Para Frederico Favacho, sócio do escritório Santos Neto Advogados e especialista em infraestrutura, o contrato extenso reflete o desafio imposto pelo empreendimento, que prevê uma PPP para construir uma linha férrea e operar um novo serviço.
“Além disso, não é uma tarefa simples para o governo estadual mexer no contrato em andamento com uma concessionária federal, assumindo a responsabilidade perante o vencedor do leilão”, diz Favacho.
Inovações
Luis Fernando Zenid, sócio nas áreas da construção e infraestrutura do escritório Donelli, Abreu Sodré e Nicolai Advogados, diz que o modelo da PPP é robusto, do ponto de vista técnico. Entre as novidades incluídas no edital, Zenid destaca o estabelecimento do DB, um comitê independente de notáveis formado por especialistas em obras (dois engenheiros e um advogado com expertise em contratos), considerado padrão em empreendimentos privados.
O especialista ressalta que o DB terá poder de dar uma solução rápida para disputas mais simples envolvendo aspectos do contrato.
“Muitas vezes os projetos param por causa de questões pequenas que não são resolvidas no momento certo e se tornam grandes, o que gera atrasos e pedidos de reequilíbrio de contrato”, diz ele.
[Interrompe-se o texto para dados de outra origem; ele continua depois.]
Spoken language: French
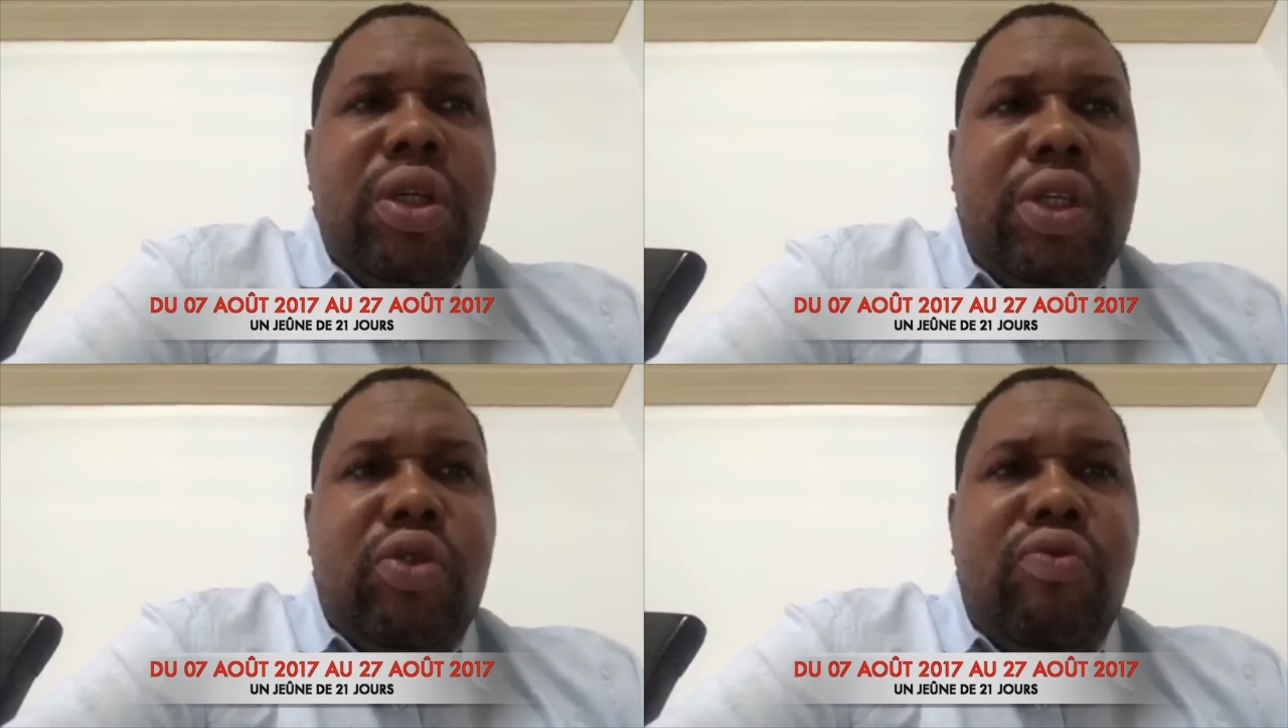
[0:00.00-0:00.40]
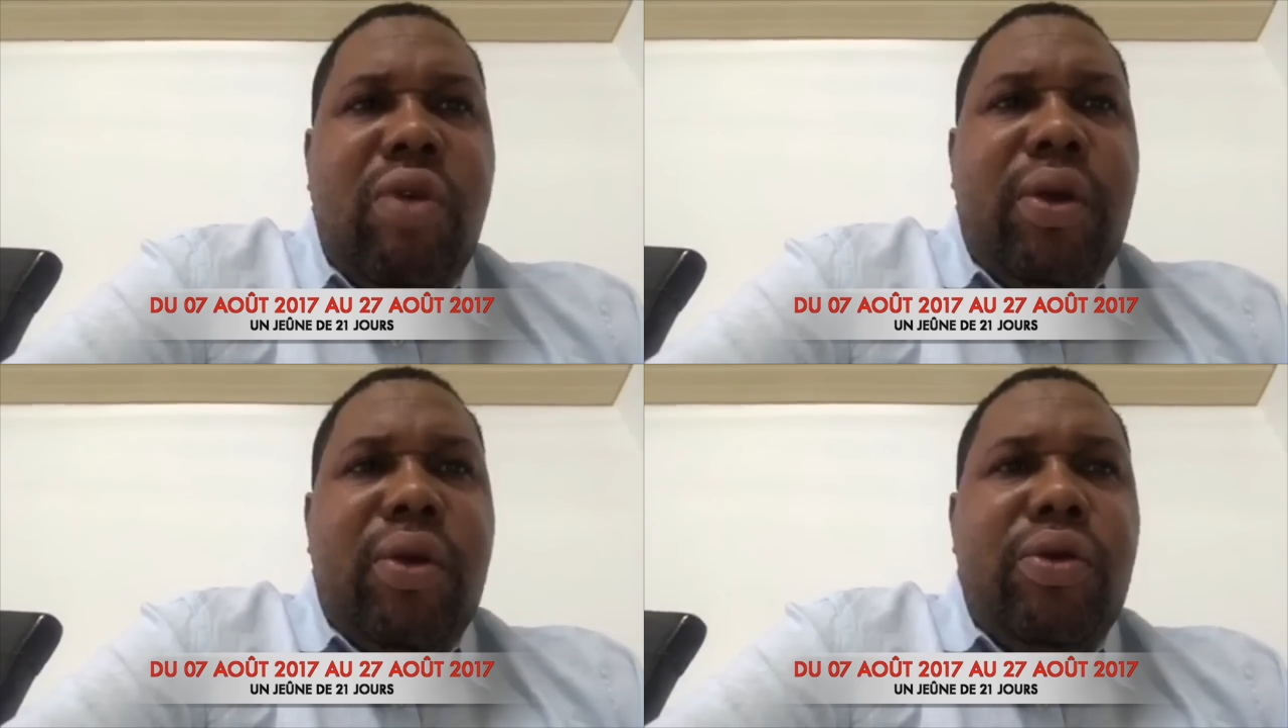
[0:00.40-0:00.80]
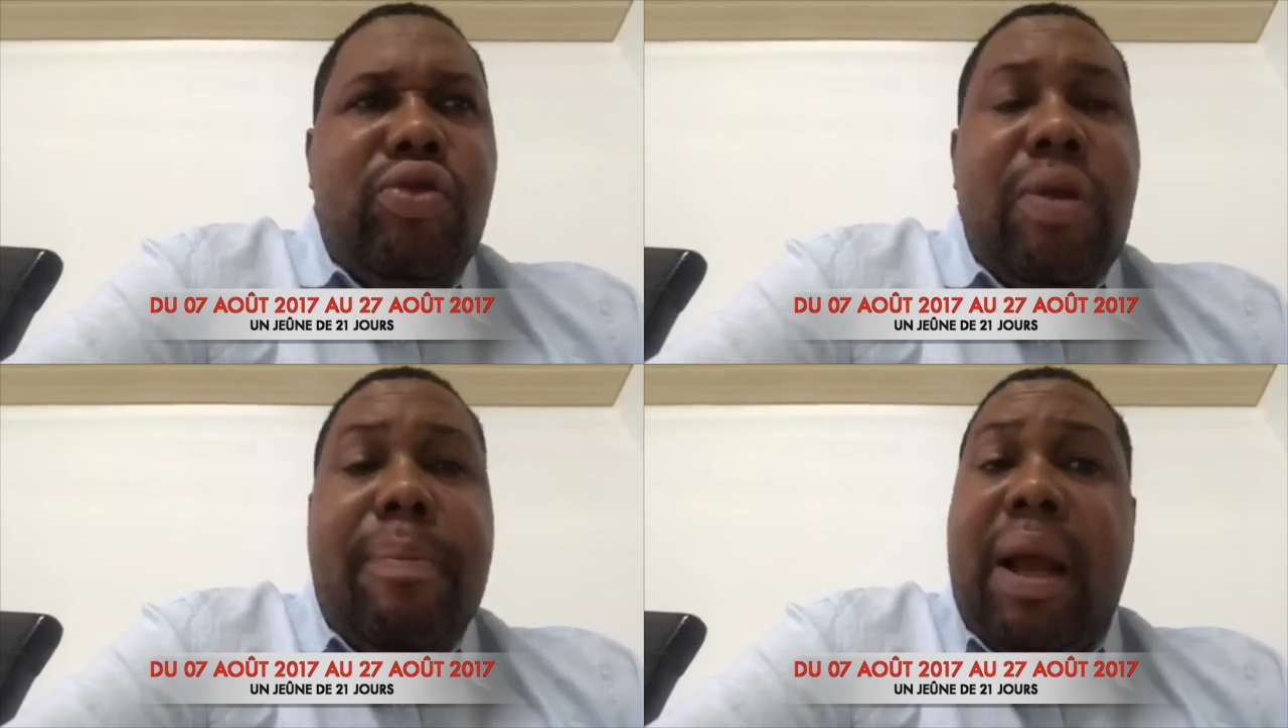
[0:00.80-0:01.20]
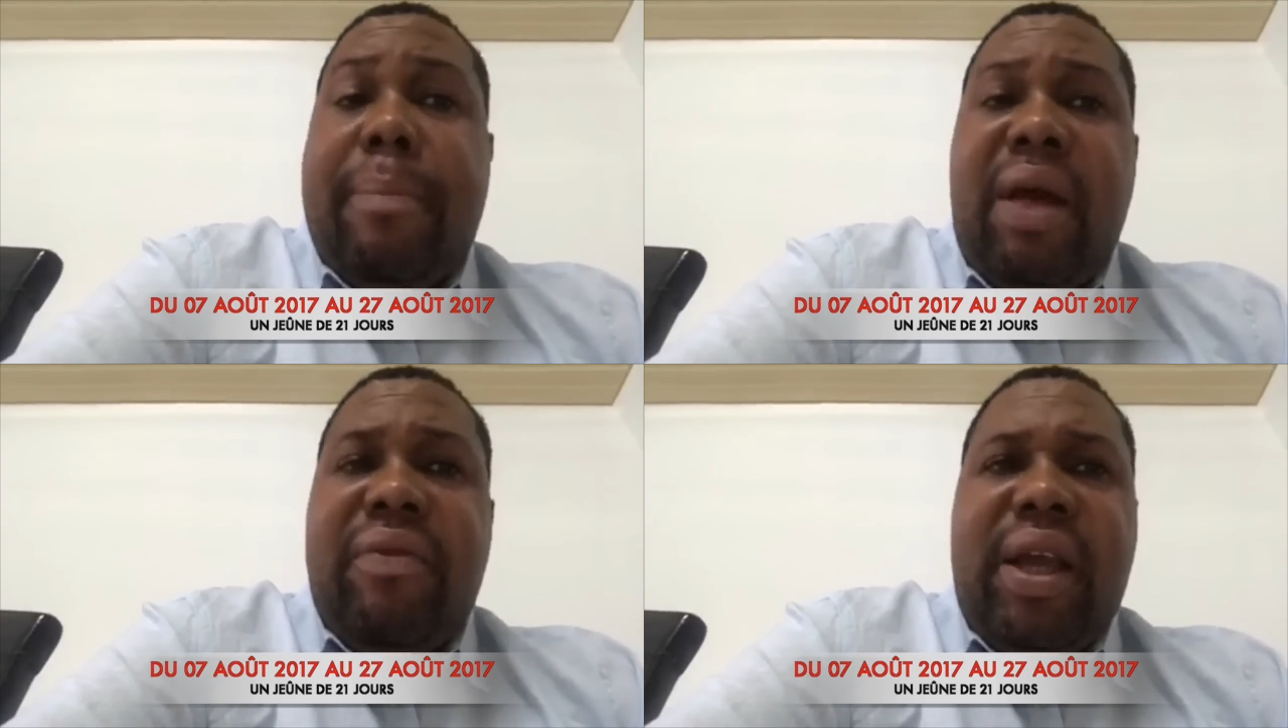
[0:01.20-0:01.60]
tu vois que tu ne parles
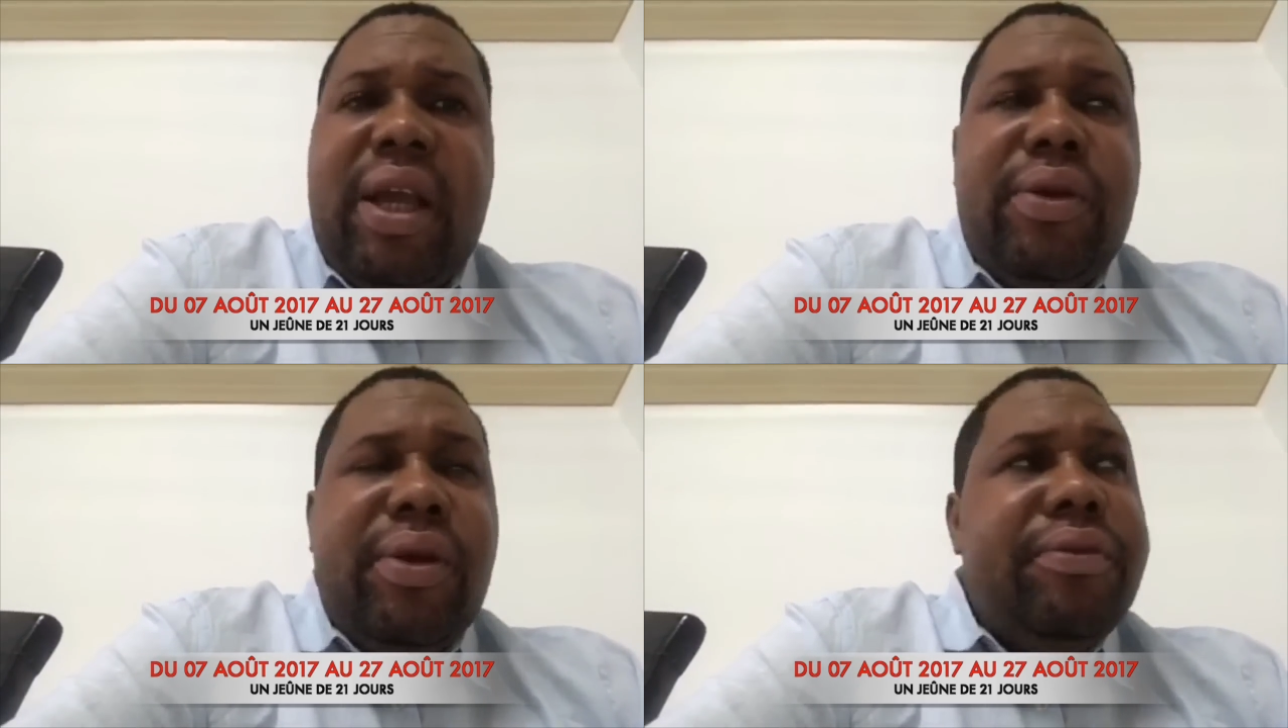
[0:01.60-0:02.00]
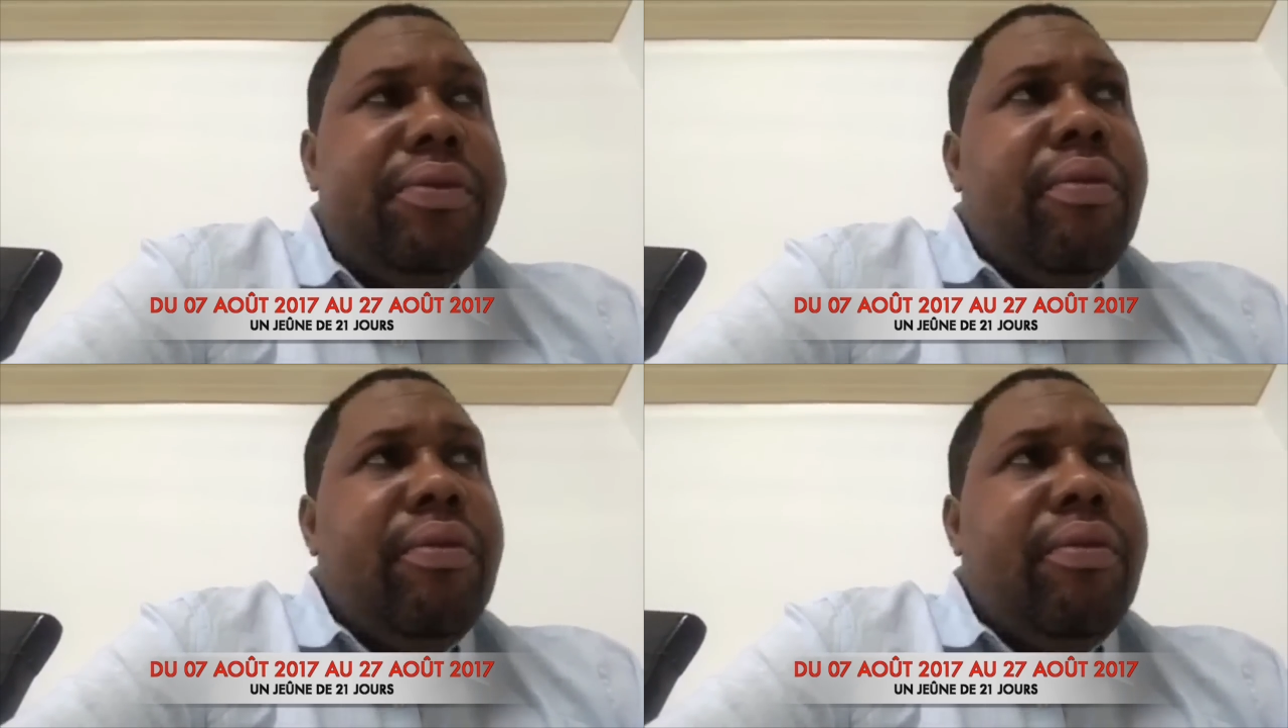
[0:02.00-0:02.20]
pas avec quelqu'un,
O objetivo, segundo Zenid, é evitar o pesadelo que marcou a última década de concessões e obras públicas – contratos suspensos e judicialização por conta de conflitos entre os entes públicos e privados, responsáveis por boa parte das mais de 8 mil obras paradas no País.
“O edital da PPP traz ferramentas, como o DB, justamente para que os diversos players dialoguem para evitar conflitos”, afirma o especialista.
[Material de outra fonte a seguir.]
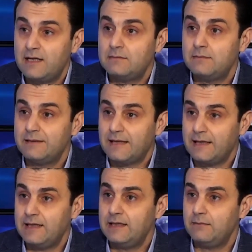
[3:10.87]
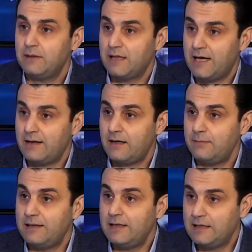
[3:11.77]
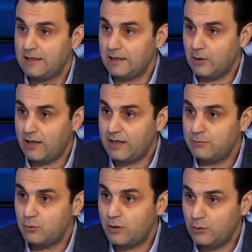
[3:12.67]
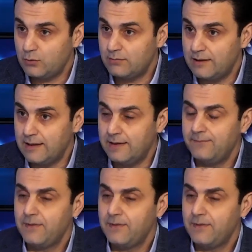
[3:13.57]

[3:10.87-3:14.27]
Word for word: اللي بتعاني من حرقه بالليل يعني الحرقه بتوعيهم بالليل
Favacho, do escritório Santos Neto Advogados, também elogia a inclusão do DB no contrato. Mas aponta outros pontos que exigem atenção, como a previsão do aporte inicial e do repasse anual do governo estadual ao vencedor da concorrência – vence o leilão quem exigir menor aporte e oferecer mais descontos.
“A rigor, não é possível saber se o contrato será equilibrado, o que vai exigir do parceiro interessado um cálculo do risco”, diz Favacho, citando, entre outros pontos, a dúvida de quanto será o fluxo de passageiros do serviço expresso São Paulo-Campinas.
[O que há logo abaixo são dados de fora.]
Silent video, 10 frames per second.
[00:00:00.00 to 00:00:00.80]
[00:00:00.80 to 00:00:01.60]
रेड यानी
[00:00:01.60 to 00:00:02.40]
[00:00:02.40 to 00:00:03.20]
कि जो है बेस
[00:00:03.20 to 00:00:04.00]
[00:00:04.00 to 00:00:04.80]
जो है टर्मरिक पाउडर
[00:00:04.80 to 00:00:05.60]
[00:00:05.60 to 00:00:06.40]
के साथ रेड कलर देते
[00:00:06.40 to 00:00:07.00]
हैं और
Segundo ele, apesar de vários estudos e audiências púbicas realizadas, há uma margem de risco elevada que atrapalha o cálculo final, referindo-se à questão do valor-limite da tarifa do trem expresso (definido em R$ 64).
“Esse balanço fino é o grande desafio dessa PPP: o governo estadual não quer garantir a margem do operador, senão o risco é todo do poder público e não do ator privado”, diz.
Os dois especialistas, porém, afirmam que o modelo de PPP do Trem Intercidades pode servir de inspiração para concessões e outros contratos públicos de infraestrutura de longo prazo.
“É uma tendência, independentemente do governante, as modelagens de contratos públicos de longa duração no Brasil vêm sendo aprimoradas e ganhando respeito internacional”, elogia Zenid.
Para Favacho, a PPP é hoje o modelo mais moderno para contratos públicos de infraestrutura. “Além de oferecer vários formatos – construir e operar, como o TIC, ou só construir ou só operar o serviço -, a vantagem da PPP é a divisão de riscos entre os dois parceiros, o público e o privado.”